Les lunaisons sont précisément répertoriées en regard du zodiaque où  
« la présence de la lune dans les signes de terre -Taureau, Vierge et Capricorne - agirait avec bénéfice sur les légumes poussant dans la terre : carottes, céleris, asperges… » 
Les nouvelles de l’Isère, de la Drôme et des Hautes Alpes sont répertoriées du premier juillet 2023 au 30 juin 2024 avec  
« des grêlons gros comme des balles de tennis le 12 juillet à Grenoble ».
Qui se rappelle des 100 000 personnes déplacées en Azerbaïdjan en septembre ?
Et que Jacques Julliard et Robert Budzinski nous ont quittés cette année.
Une météo qui a soufflé le froid et le chaud est un sujet central. Le réchauffement planétaire permet la prolifération des scolytes qui ravagent les épicéas et ceux-ci en stress hydrique ne peuvent se défendre alors que les insectes commençant plus tôt leur cycle de reproduction, apparaissent trois fois dans l’année au lieu de deux.
Sont rappelées les vertus de « l’eau de vie » qui servait à guérir tous les maux des bêtes et des gens avec un rappel en tout petits caractères qu’il ne faudrait quand même pas abuser.
La gnôle n’est pas reconnue au patrimoine de l’UNESCO comme la transhumance.
Les bouilleurs de cru dont on aurait pu croire à l’extinction ont obtenu l’exonération de tout impôt sur les 50 premiers litres tirés de l’alambic : le recouvrement de cette « accise » revenait plus cher qu’elle ne rapportait à l’état.
Le bestiaire de cette année est consacré au coq de bruyère et au gypaète barbu 
et l’herbier à l’onagre dite aussi « herbe aux ânes, primevère du soir ou jambon du jardinier ». 
La pomme transparente de Croncels est la variété locale mise en évidence.
Le hameau du Saugey de la commune de Brangues où se trouvait autrefois un pénitencier constitue une enclave iséroise dans l’Ain suite aux déplacements anciens du cours du Rhône.

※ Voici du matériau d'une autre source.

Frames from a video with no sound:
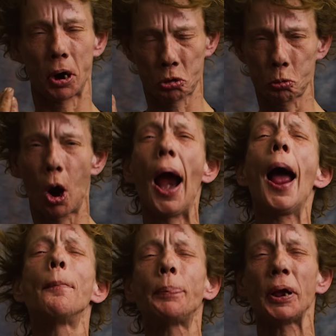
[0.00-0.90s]
much more
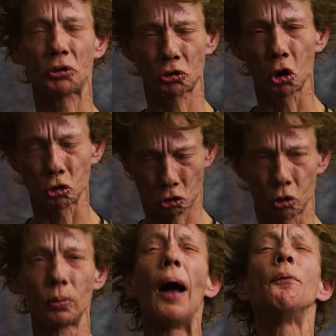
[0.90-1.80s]
happy
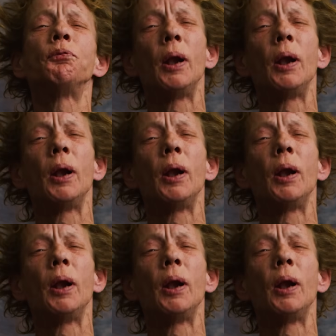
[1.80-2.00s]
social life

Mémé Alice indique comment beurrer une biscotte sans la casser et autres astuces.  
La poêlée de coing fait partie des recettes proposées.
Les expressions dauphinoises sont toujours plaisantes : 
« combien ça te fait ? », « embringuer » voire le rare « margotter » en terrain boueux.
L’entreprise qui fabriquait à Sillans les skis Dynamic a connu son âge d’or dans les années 60 avec les VR 7 (verre / résine, 7 pour les années de développement).
La marque de doudounes Monclar doit son nom à la ville d’origine de ses inventeurs, Monestier de Clermont.
La commune d’Abriès-Ristolas dans le Queyras a les honneurs de la revue annuelle.
Les 380 habitants qui vivent toute l’année au pied du mont Viso de l’autre côté de la frontière avec l’Italie voient leur nombre multiplié par dix en été avec les touristes et les natifs attachés à leur beau pays. Il n’y a plus qu’un éleveur de moutons.
La pastorale des santons à Crest fait revivre en version provençale la nativité :  
«  Moi je suis l’ange Boufaréou. Ils m’ont appelé comme ça à cause des grosses joues que j’ai fini par attraper à force de jouer de la trompette chaque fois que le bon Dieu est content. » 
Les histoires de Fafois font partie du patrimoine : 
« - Comment je ne suis pas dans le train qui va à Lyon ? s’exclame le passager assis en face de Fafois.
- Non monsieur, Lyon est derrière vous.
- Eh bien dans ce cas, échangeons nos places. » 
Une mule appelée Mourette n’est pas un personnage secondaire dans le conte où Phrasie et  Siffroy se rencontrent.
« Tristan à l’auberge dressa les accords, et gagna la cravate qu’il est d’usage de donner à ceux par qui ont été manigancés les mariages. »
Deux histoires traduites du patois ne manquent pas de pittoresque : 
« Et moutron dadolin qu’embétâve déjà
D’avei tan boligâ son pronô din son crâno. »
« Et notre nigaud qu’embêtait déjà
D’avoir tant remué son discours dans son crâne. » 
Mais d’un bout à l’autre de la province souvent langue varie : une personne maladroite à Tullins était dite « in gôche » et « un tébi » à la chapelle en Valgaudemar. 
La tour Perret une autre centenaire  verra la fin de sa restauration pour l’anniversaire de son édification à l’occasion de l’exposition internationale de la houille blanche et du tourisme en 1925.